The company makes parts for everything from incubators to funeral caskets. It makes more than 1,000 components, using 100 different dies, for Boeing Co. alone, including trim for overhead bins and profiles for track lighting and seating. Filtrona's products mainly are made of clear acrylic, general-purpose polystyrene and glycol-modified PET.
Filtrona operates seven plastics companies with eight facilities (see map).
Drozeski unabashedly talks of ex-pansion.
``We are actively looking at other ac-quisitions. They could be in tubing or medical - a new type of tubing we're not a big player in now. Or another company in Chicago could be folded into
Porth [Plastic Co.],'' he said.
``We might look at injection molding. Five years ago, we would have said definitely not. But we're thinking more about it.''
Filtrona has been unable to find a company to buy in the Dallas or Oklahoma City areas, which would give it better access to customers in the Central Southwest.
``And we must have looked at half a dozen companies in Southern California,'' he said. ``We couldn't find an extruder we were comfortable with that wanted to be acquired.''
What it cannot buy, however, it will gain through internal expansion.
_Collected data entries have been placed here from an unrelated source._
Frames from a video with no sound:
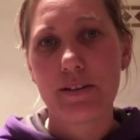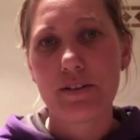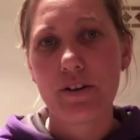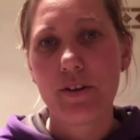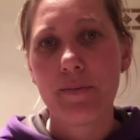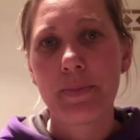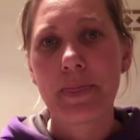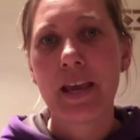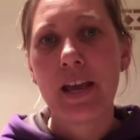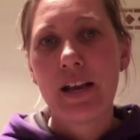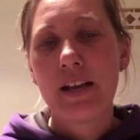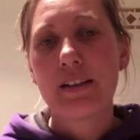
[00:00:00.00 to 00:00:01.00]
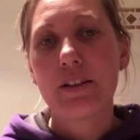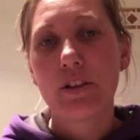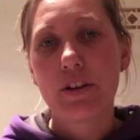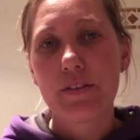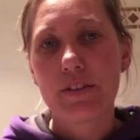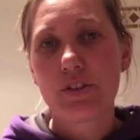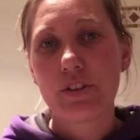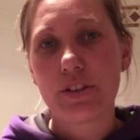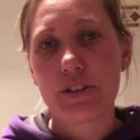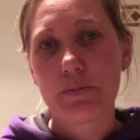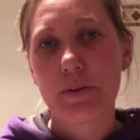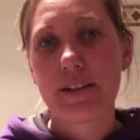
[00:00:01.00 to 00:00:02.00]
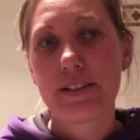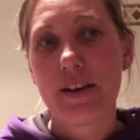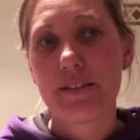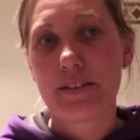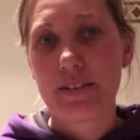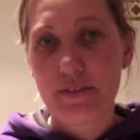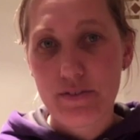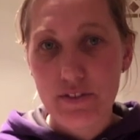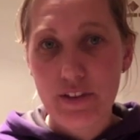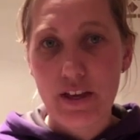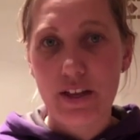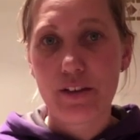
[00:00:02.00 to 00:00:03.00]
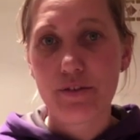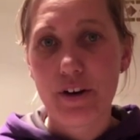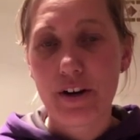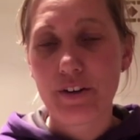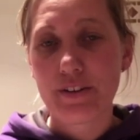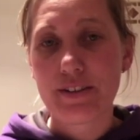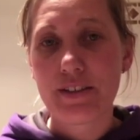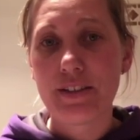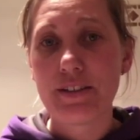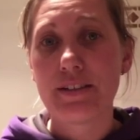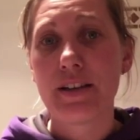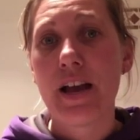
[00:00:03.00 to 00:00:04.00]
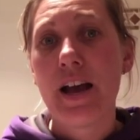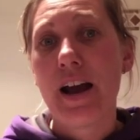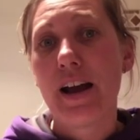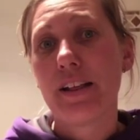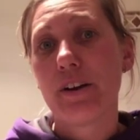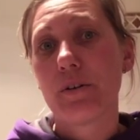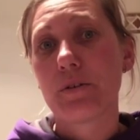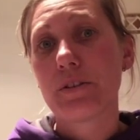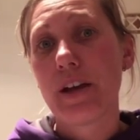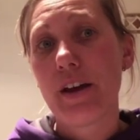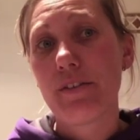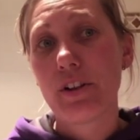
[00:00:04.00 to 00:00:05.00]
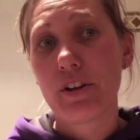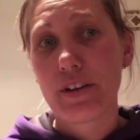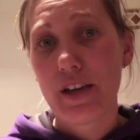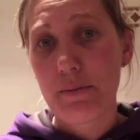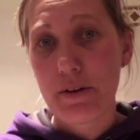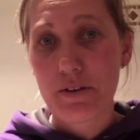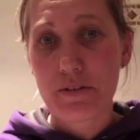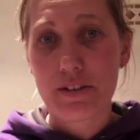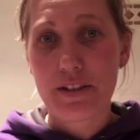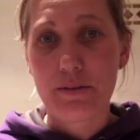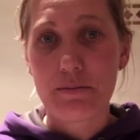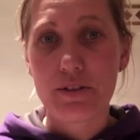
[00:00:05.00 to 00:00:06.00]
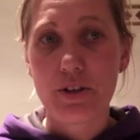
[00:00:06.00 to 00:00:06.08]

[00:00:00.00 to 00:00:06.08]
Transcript: So a lot of the toilet sprays has synthetic fragrances, and they also have a lot of chemicals in them.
``More than half our growth will come from within,'' mostly in profiles, Drozeski said. ``We're not going to acquire an extrusion company just to buy its customer base. We're getting good coverage now.''
Filtrona invested $9.7 million to expand existing plastics operations last year. About $5 million of that went to Filpac, which added 40,000 square feet of space, a second eight-color flexographic printing press and a second extrusion lamination line.
Filtrona also bought a 61,000-square-foot building adjacent to Porth and a 41/2-inch sheet line for Southern Plastics. In the past 18 months, Filtrona has purchased 14 new extruders, from piggybacks to the 41/2-inch model. That gives the firm more than 80 extruders.
Drozeski said the company is seeking to expand its secondary services, which now include ultrasonic welding, drilling, routing, custom cutting and packaging.
``The more secondary opera-tions we can do, the happier we are,'' he said.
The company employs about 740 in plastics. That segment reported 1994 sales of $93.3 million - up 17 percent from the year before - and profit of $8.4 million, up 16 percent.
Overall, Filtrona reported 1994 sales of $149.2 million and employs 1,100. The firm was 32nd in Plastics News' sales-based ranking of North American pipe, profile and tubing extruders, published in June, and 123rd in the September ranking of film and sheet manufacturers.